İş dünyasında kariyer basamaklarını bir bir tırmanırken motivasyonu yüksek olan insanlar, misal sanat ya da spor ile ilgilenen, üstelik yalnız olmanın çok zor olduğu günlerde bile devam etmenin, asla vazgeçmemenin, başarısızlığı kabul etmemenin ama diğer yandan da bütün bunlar için kendilerinde o motivasyonu nerede bulduklarını merak ettiniz mi? Serena Williams, Kobe Braynt, Ayrton Senna, işte her bir sporcunun çocukken sahip olduğu hayallere olan bağlılıkları, azimleri, kararlılıkları ve yaratıcı güçleri zamanla öyle çığ gibi büyüdü ki dünyanın tümü onların taşıdığı umudu zayıflatamadı.

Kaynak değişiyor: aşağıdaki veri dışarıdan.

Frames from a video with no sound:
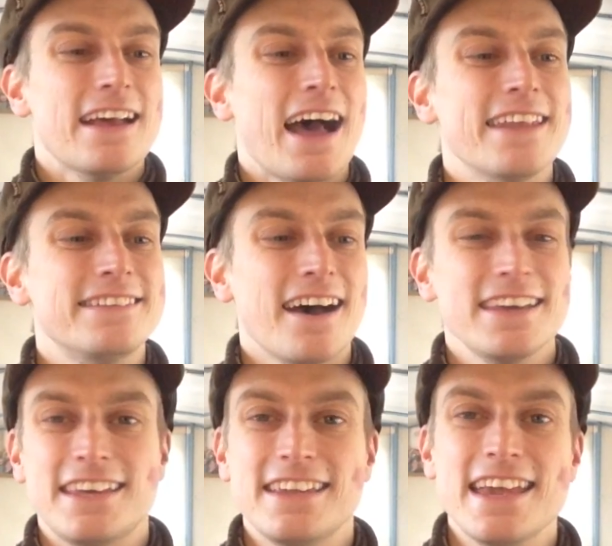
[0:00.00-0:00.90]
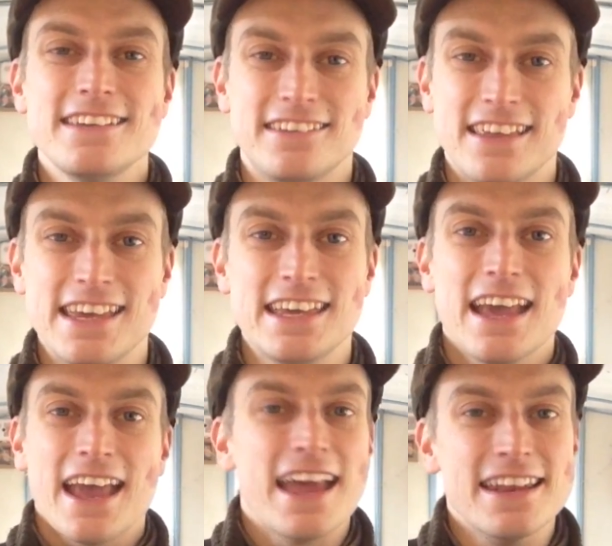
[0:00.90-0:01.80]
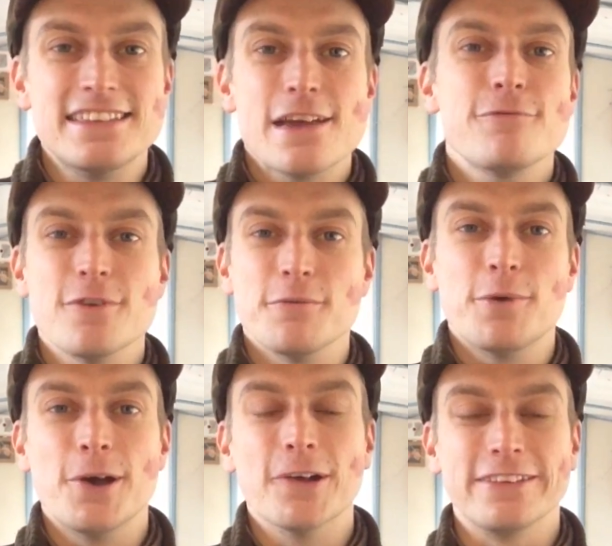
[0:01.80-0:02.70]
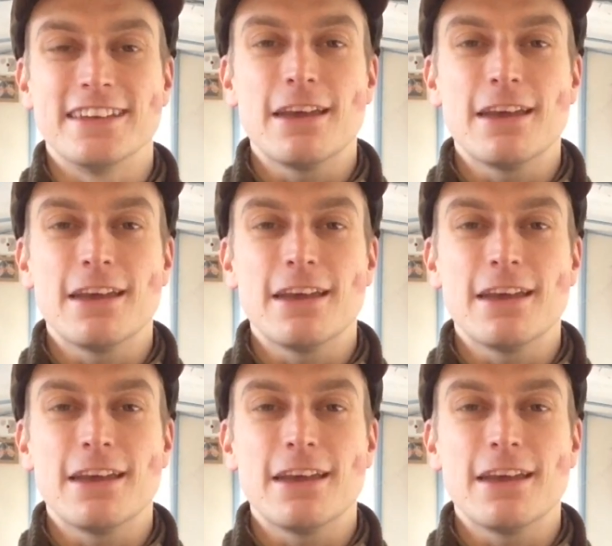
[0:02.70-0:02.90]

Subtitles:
And I could easily, in a different world,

Peki ama başarı istiyorsak daha fazlasını sunmamız gereken ve daha azını aldığımız kariyer yolculuğu sırasında, onların motivasyon kaynağı nedir? Ve bu enerji nereden geliyor? Çünkü çoğu zaman iç gerçeğimiz ile dünyanın eşsiz doğasıyla birleşmiyor... Daha en başında fikirlerimiz kıvranıyorken bu ikisini, yani şartları, olayları, doğru anda doğru şeyleri yaratmak büyük bir ustalık gerektiriyor. O da: giyinmiş bir insan karşısında çıplak olmayı göze alıyor olmak. Sadece kendinden, yalnızca kendine ait olanı, bir başkasına vermeyi göze almak. Anılarını kırıp dökenler varken bile etrafında, yolculuğa odaklanmak… Bir ya da başkaları açısından nice verilmiş karara, düşüncelere, engellere rağmen bir an olsun pusulayı sarsmadan yolculuğa belki de inandırıcı bir tek neden bile olmasa da yeniden hayalini kurduğumuz o gelecek için her sabah bir defa daha uyanmak.
Gelin, hep birlikte seçmiş olduğum dünyaca ünlü yazar ve sporcuların nasıl asla pes etmeyen, vazgeçmeyen, telaş ve neşe arasında büyüyen ve bunu nasıl daha yaratıcı hale getirdiklerine dair heyecan dolu serüvenlerini inceleyelim.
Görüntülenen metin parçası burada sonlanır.